I Disturbi del sonno durante l’epidemia da Coronavirus CoViD-19

Non soltanto negativi gli effetti dell’isolamento forzato. Una recente e ancora in corso indagine su 2300 persone presso il King’s College London ha evidenziato che circa 2 persone su tre dormono meglio durante questo periodo. Si tratta dell’ampia schiera degli studenti e dei lavoratori da casa, quest’ultima una platea, stimata in Italia, di oltre sei milioni di interessati. Il motivo è semplice: orari più elastici e riduzione dello stress di recarsi al lavoro con tutte le conseguenze connesse. Il problema per queste persone si presenterà al momento del ritorno alla “vita normale” con necessità di adeguarsi ai ritmi precedenti.
C’è tutta la quota degli insonni cronici, circa il 10-15% della popolazione, soprattutto anziani e donne dopo la menopausa, che non hanno subito alcuna influenza e hanno continuato a soffrire di insonnia senza alcuna variazione rispetto al periodo precedente.
Una nuova categoria di persone, che non hanno mai sofferto di disturbi del sonno in precedenza, in cui l’isolamento forzato ha indotto significative variazioni di abitudini e quindi il ridotto allineamento con l’orologio biologico interno che regola il ciclo sonno-veglia.

Melatonina. Innanzitutto, il non poter uscire e quindi esporsi alla luce solare, non solo ha comportato una riduzione di vitamina D, con tutte le conseguenze a livello osseo e non solo, ma nello specifico una produzione continua di melatonina, l’ormone del sonno.
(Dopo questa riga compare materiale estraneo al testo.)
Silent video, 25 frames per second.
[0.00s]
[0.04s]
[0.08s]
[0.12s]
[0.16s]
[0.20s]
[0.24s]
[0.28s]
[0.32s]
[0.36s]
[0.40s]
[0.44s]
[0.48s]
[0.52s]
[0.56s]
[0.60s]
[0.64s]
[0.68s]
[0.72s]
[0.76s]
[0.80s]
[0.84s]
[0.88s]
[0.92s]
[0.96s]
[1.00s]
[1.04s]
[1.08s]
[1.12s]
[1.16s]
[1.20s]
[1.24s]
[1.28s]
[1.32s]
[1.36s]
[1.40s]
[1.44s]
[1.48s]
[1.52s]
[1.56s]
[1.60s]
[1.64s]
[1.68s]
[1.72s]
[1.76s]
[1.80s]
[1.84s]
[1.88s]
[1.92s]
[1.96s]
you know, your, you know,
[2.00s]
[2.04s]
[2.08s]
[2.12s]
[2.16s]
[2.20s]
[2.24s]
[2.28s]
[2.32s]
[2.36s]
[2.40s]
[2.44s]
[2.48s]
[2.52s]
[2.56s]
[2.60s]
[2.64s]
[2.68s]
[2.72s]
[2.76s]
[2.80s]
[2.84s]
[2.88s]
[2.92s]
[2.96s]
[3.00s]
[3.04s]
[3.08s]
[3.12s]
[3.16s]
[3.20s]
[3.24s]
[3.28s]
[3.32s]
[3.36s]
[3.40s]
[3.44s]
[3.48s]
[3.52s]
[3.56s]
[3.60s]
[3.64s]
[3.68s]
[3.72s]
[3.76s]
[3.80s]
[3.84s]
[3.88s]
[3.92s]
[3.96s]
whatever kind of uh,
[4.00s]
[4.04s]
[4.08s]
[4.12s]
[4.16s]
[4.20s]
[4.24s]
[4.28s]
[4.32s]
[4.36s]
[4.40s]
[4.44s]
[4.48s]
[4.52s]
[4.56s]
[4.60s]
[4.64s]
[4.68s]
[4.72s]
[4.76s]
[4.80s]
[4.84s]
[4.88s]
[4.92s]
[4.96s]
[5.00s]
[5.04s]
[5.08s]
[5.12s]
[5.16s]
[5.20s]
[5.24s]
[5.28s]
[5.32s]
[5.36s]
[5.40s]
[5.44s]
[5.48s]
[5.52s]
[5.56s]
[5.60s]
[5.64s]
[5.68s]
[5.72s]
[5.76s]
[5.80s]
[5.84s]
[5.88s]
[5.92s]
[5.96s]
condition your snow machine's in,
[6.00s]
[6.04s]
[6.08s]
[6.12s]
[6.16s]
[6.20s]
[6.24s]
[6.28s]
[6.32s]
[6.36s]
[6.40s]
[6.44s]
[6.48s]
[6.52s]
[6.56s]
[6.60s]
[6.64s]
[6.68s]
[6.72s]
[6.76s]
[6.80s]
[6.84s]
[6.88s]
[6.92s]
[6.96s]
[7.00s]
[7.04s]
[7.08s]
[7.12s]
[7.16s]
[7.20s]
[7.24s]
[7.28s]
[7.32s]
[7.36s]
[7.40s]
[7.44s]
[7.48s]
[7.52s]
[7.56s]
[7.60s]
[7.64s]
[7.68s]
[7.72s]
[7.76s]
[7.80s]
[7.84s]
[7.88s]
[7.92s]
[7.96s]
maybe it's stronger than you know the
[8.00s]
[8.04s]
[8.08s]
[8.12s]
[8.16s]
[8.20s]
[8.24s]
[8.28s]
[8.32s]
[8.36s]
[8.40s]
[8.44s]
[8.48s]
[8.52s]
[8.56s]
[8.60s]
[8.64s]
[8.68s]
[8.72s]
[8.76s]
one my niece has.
Questa sostanza segue un ciclo di produzione legato al ritmo luce-buio, con un picco massimo dopo le 24 e uno minimo qualche ora prima del risveglio. Questo andamento peggiorato ulteriormente dall’esposizione alla luce blu emessa da smartphone e tablet, che ha un effetto inibitorio sulla produzione della sostanza.
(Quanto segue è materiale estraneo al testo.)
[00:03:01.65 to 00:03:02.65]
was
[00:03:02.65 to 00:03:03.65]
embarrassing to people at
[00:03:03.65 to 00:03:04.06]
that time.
Ansia. La paura e le preoccupazioni per la salute propria e dei familiari, del lavoro precario e i dubbi sulla ripresa, sicuramente comportano uno stato di attivazione continua del sistema di attenzione e di vigilanza che non favorisce “lo spegnimento del cervello” al momento di andare a dormire e che comporta una superficializzazione del sonno con prevalenza delle fasi 1 e 2 e riduzione della fase 3 del sonno ad onde lente, che è quella che ci consente al risveglio di avere la sensazione di un sonno ristoratore.
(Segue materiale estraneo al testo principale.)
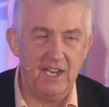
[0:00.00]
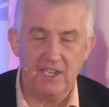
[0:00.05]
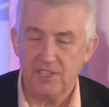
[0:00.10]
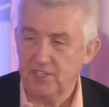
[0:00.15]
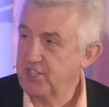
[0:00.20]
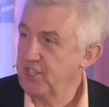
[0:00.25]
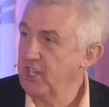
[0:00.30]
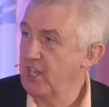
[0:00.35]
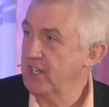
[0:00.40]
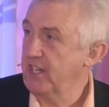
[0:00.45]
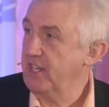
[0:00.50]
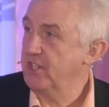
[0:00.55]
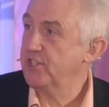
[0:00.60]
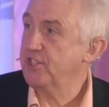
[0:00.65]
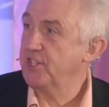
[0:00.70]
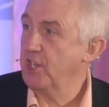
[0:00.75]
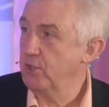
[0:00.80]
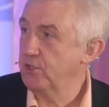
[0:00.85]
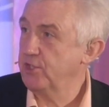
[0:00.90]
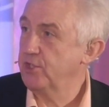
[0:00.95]
And certainly
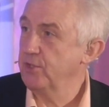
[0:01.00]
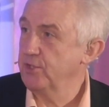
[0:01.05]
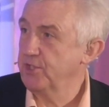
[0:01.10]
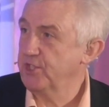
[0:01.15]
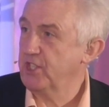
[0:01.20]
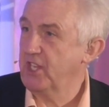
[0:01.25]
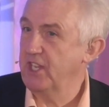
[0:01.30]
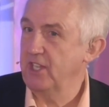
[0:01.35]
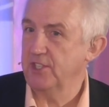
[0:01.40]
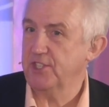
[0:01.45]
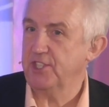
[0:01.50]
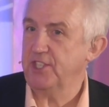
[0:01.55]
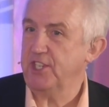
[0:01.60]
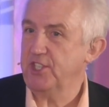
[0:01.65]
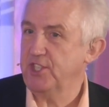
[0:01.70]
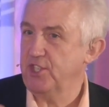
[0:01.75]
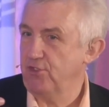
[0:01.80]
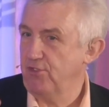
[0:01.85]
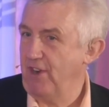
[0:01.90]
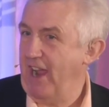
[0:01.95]
social skills and
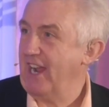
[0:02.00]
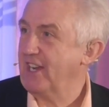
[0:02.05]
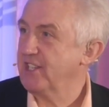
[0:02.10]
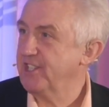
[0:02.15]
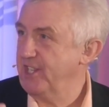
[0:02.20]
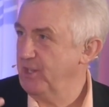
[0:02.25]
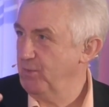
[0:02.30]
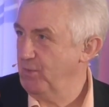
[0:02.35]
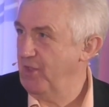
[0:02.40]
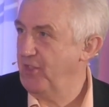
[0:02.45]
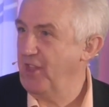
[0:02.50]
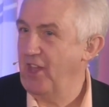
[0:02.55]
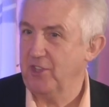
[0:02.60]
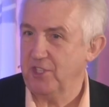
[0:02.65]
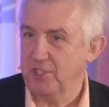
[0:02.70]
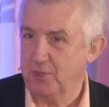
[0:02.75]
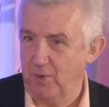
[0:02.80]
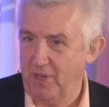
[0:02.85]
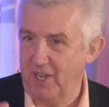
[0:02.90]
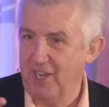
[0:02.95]
interacting with
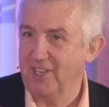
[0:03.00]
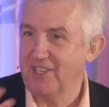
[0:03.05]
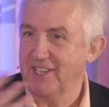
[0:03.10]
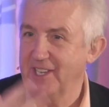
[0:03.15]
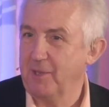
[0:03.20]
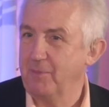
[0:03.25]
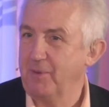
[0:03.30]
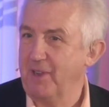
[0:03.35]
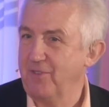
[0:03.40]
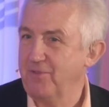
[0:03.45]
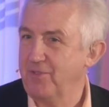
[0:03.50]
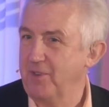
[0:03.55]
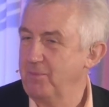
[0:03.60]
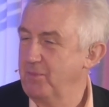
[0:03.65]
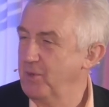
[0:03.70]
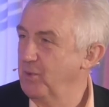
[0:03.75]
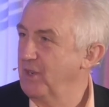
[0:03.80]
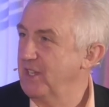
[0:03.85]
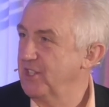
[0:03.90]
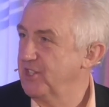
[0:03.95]
others. We heard a little bit from
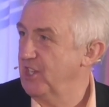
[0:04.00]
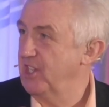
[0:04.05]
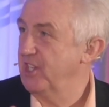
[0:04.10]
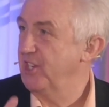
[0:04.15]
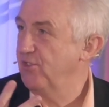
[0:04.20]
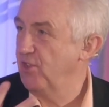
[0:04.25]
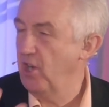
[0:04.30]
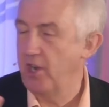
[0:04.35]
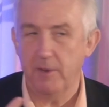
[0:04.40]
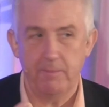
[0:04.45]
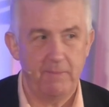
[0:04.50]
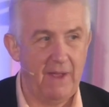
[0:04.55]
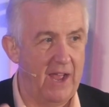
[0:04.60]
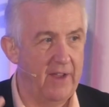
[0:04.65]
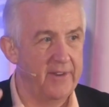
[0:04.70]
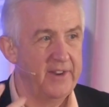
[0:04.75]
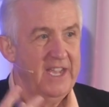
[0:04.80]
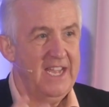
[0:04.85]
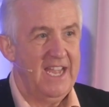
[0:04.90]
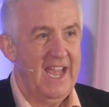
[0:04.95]
Louise earlier on
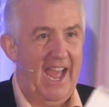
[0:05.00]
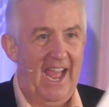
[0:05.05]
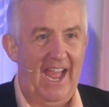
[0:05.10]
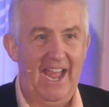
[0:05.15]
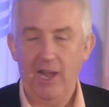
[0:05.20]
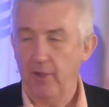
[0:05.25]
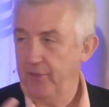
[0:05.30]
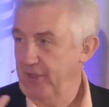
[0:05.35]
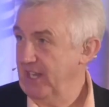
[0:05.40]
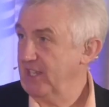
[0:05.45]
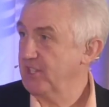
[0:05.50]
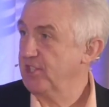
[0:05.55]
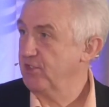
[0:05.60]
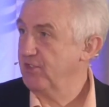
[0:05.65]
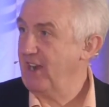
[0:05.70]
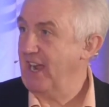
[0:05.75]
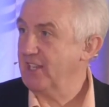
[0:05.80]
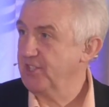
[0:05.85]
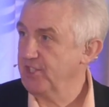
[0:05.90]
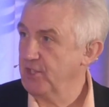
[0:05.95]
about how they
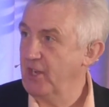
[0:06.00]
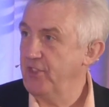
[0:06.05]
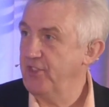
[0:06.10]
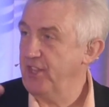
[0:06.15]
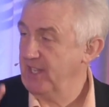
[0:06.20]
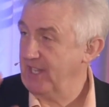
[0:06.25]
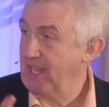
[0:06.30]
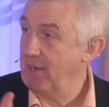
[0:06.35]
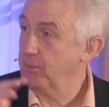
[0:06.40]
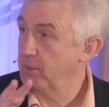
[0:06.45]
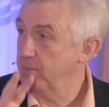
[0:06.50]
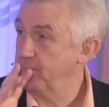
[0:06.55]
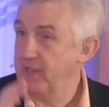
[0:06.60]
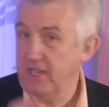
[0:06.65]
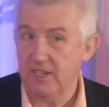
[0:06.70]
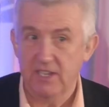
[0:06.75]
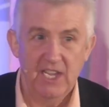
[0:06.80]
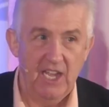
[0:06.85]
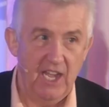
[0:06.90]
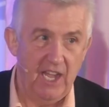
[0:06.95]
interact. So I think that would
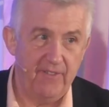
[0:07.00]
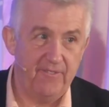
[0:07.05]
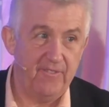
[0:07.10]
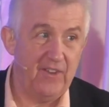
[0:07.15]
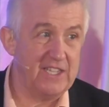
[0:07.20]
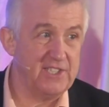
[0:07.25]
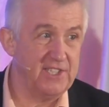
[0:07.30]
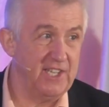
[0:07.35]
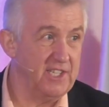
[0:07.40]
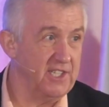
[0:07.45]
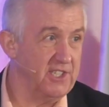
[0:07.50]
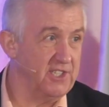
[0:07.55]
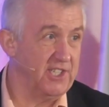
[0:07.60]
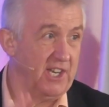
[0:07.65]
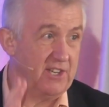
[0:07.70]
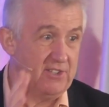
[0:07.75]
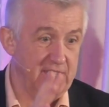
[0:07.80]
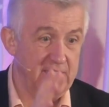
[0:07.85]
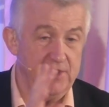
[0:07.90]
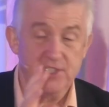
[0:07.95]
be a fascinating
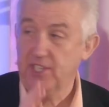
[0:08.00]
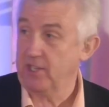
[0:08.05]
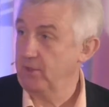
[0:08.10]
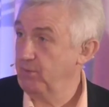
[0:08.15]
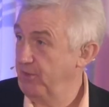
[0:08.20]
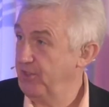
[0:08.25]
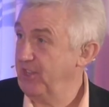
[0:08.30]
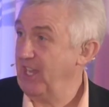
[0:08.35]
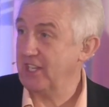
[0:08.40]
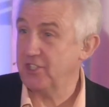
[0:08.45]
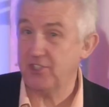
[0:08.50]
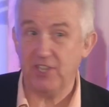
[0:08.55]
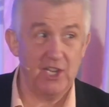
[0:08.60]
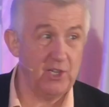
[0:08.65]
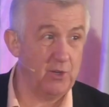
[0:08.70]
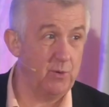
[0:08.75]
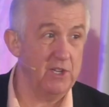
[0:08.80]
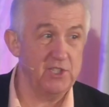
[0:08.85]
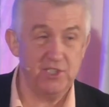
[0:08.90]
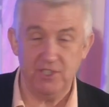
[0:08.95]
study. So thanks for
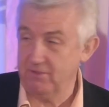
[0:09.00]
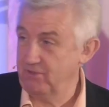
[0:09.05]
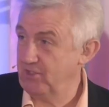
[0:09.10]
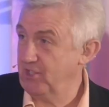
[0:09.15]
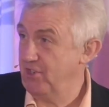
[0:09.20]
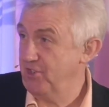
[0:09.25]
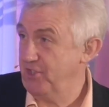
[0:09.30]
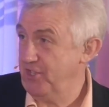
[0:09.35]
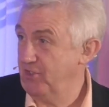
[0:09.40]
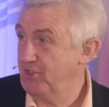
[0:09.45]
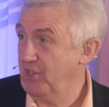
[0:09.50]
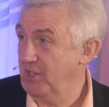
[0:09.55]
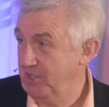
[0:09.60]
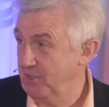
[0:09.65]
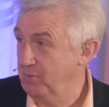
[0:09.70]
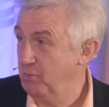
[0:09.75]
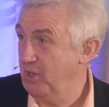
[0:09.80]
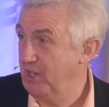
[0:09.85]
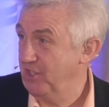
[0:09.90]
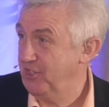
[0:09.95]
that question. Dorothy, you've got
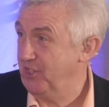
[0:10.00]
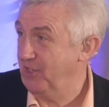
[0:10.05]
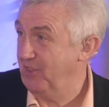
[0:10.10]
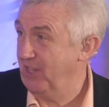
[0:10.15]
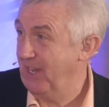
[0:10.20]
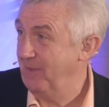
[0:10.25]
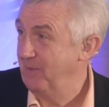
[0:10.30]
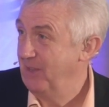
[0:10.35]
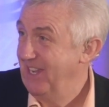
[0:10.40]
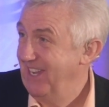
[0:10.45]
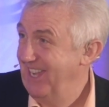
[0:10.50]
some work to do there.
Attività fisica. La mancanza di attività fisica durante il giorno o il semplice movimento per recarsi al lavoro o uscire fuori di casa è un altro fattore importante che riduce il carico di stanchezza, che è quella sensazione di fatica che sopraggiunge qualche ora prima di andare a letto e che predispone all’addormentamento.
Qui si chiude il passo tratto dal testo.